# 🧬 mRNA Degradation Rate Prediction with OmniGenBench

Welcome to this comprehensive tutorial where we'll explore how to predict **mRNA degradation rates** from RNA sequences using **OmniGenBench**. This guide will walk you through a complete genomic deep learning project, from understanding the fundamental biological concepts to deploying a trained model for real-world applications.

### 1. The Biological Challenge: What is mRNA Degradation?

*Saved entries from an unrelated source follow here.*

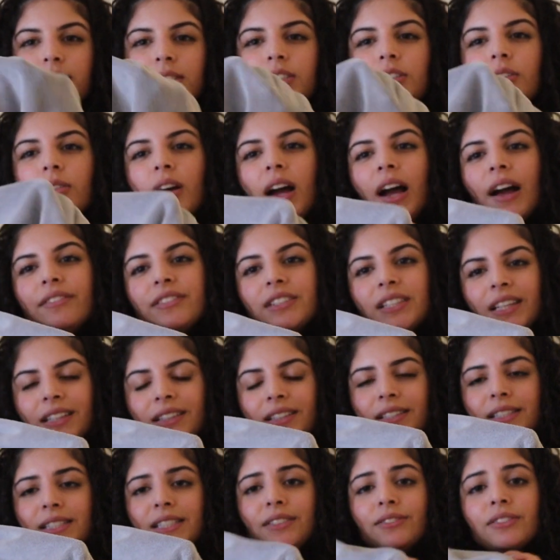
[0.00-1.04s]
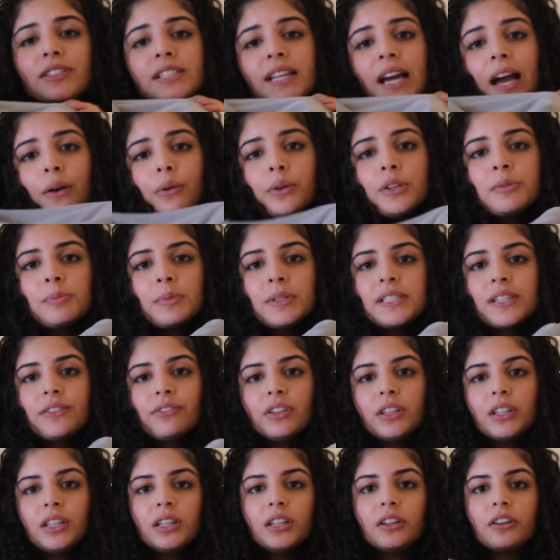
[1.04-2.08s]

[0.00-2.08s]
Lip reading: You don't have to get the Diva towel specifically.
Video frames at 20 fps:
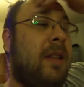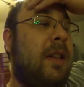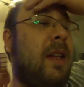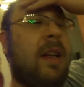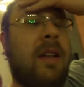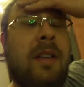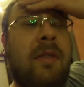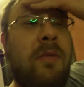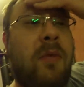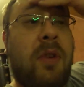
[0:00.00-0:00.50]

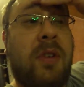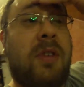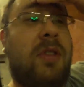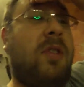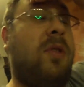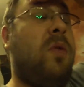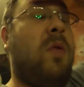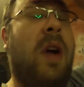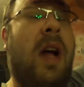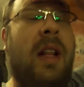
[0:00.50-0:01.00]
That was
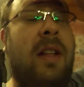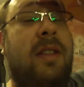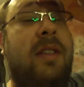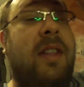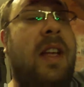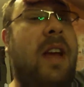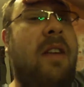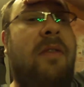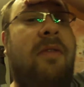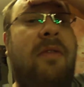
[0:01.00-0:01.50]
too
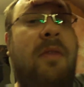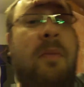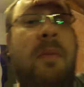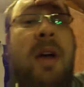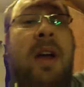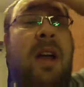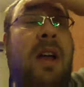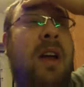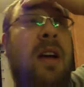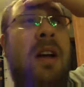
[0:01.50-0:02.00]
unsafe for
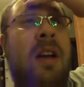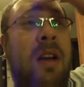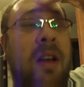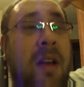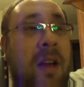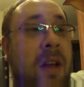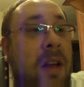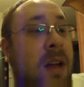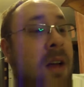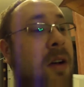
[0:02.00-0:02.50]
my
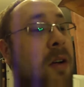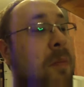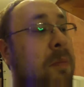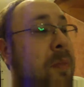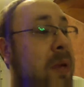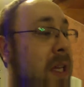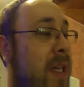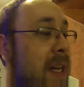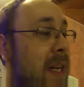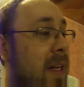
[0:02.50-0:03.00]

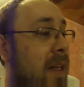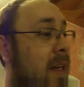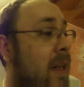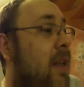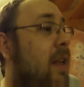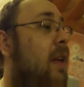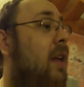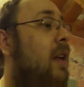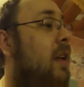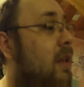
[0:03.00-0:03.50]
opinion,
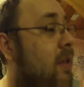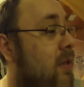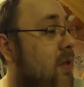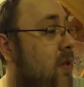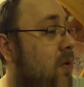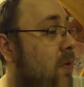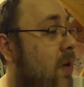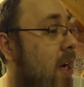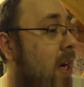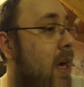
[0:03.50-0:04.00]

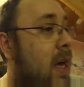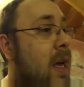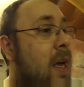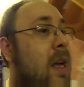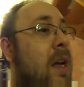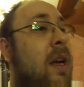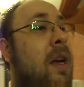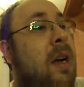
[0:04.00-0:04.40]
so I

**mRNA degradation** is a crucial regulatory mechanism in gene expression that controls the stability and lifespan of mRNA molecules in cells. The rate at which mRNA degrades directly impacts:

- **Protein production levels**: Stable mRNAs produce more proteins over time
- **Gene expression dynamics**: Rapid degradation enables quick response to cellular signals  
- **Cellular homeostasis**: Proper mRNA turnover maintains balanced protein levels
- **Disease mechanisms**: Dysregulated mRNA stability contributes to various disorders

Understanding and predicting mRNA degradation rates has profound implications across multiple domains:
- **Therapeutic Design**: Engineering mRNA-based therapeutics (like COVID-19 vaccines) with optimal stability
- **Synthetic Biology**: Designing gene circuits with precise temporal control
- **Disease Research**: Understanding how mutations affect mRNA stability in genetic disorders
- **Biotechnology**: Optimizing protein production in industrial applications

However, experimentally measuring degradation rates across thousands of mRNA sequences is time-consuming and costly. This is where computational methods, particularly deep learning with Genomic Foundation Models, provide transformative solutions.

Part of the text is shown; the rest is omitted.